(BRIEF): Return every entry below word for word and leave out any picture.

##############################

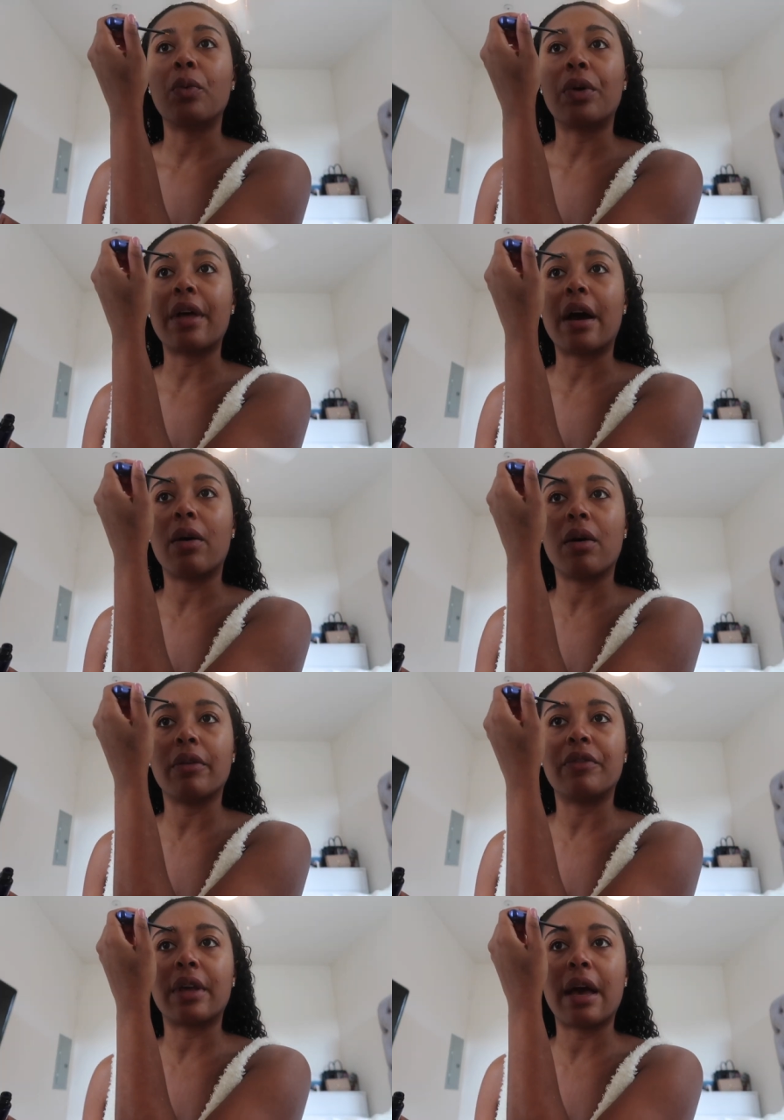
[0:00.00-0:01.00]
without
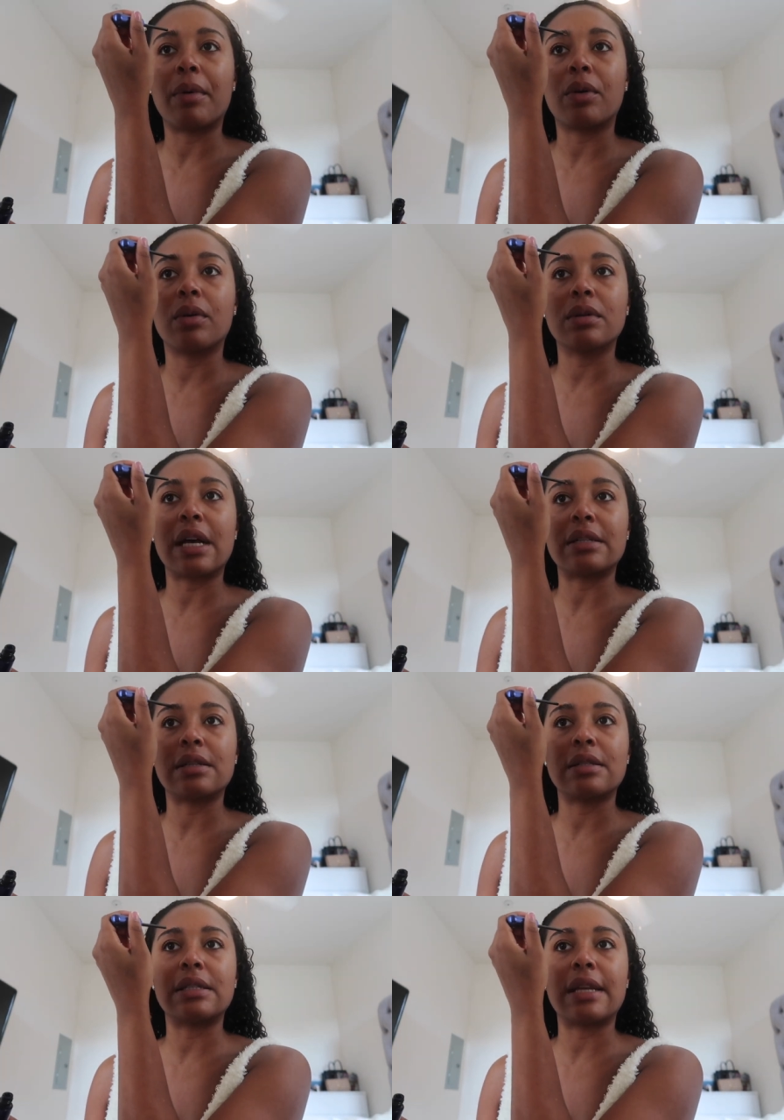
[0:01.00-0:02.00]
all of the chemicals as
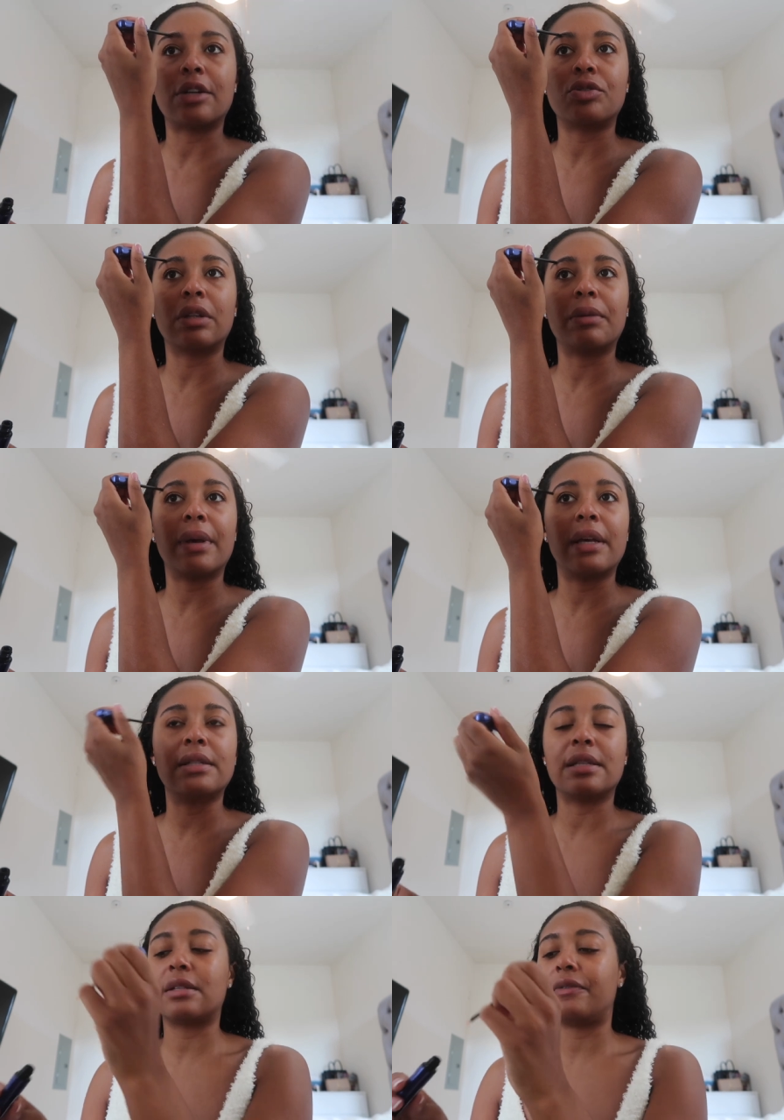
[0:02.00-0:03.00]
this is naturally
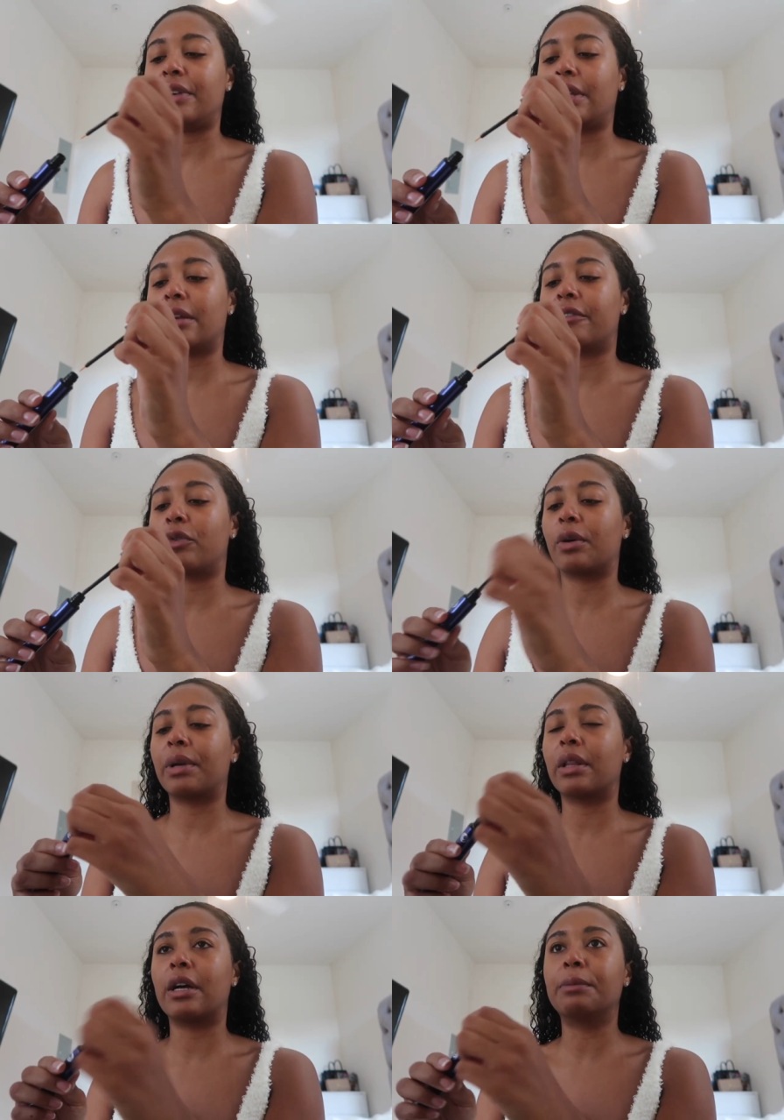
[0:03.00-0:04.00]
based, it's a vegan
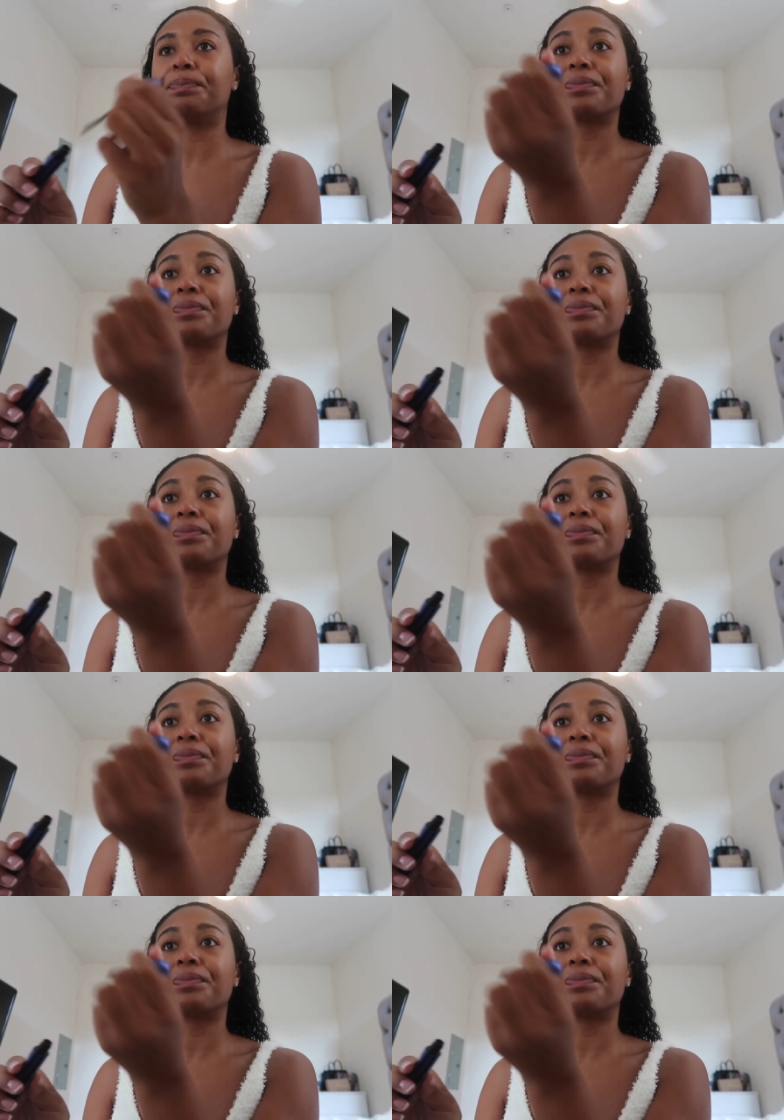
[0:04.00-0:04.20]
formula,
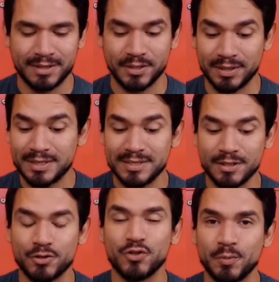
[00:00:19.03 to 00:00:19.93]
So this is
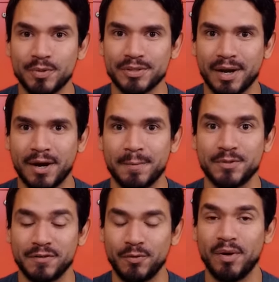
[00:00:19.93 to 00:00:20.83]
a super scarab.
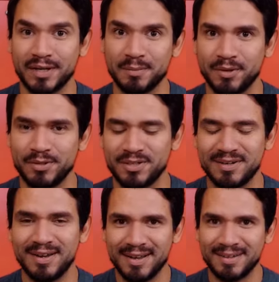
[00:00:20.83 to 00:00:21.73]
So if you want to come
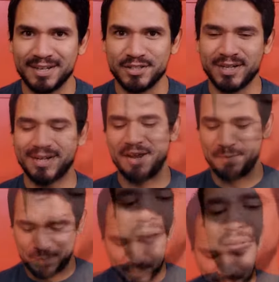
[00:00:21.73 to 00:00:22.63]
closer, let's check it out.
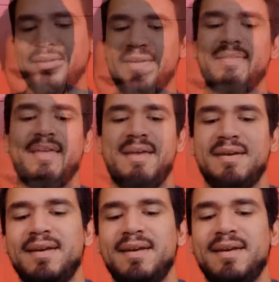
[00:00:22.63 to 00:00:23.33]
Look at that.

##############################

(ANSWER TO THIS PROBLEM):
[0:00.00-0:01.00]
without
[0:01.00-0:02.00]
all of the chemicals as
[0:02.00-0:03.00]
this is naturally
[0:03.00-0:04.00]
based, it's a vegan
[0:04.00-0:04.20]
formula,
[00:00:19.03 to 00:00:19.93]
So this is
[00:00:19.93 to 00:00:20.83]
a super scarab.
[00:00:20.83 to 00:00:21.73]
So if you want to come
[00:00:21.73 to 00:00:22.63]
closer, let's check it out.
[00:00:22.63 to 00:00:23.33]
Look at that.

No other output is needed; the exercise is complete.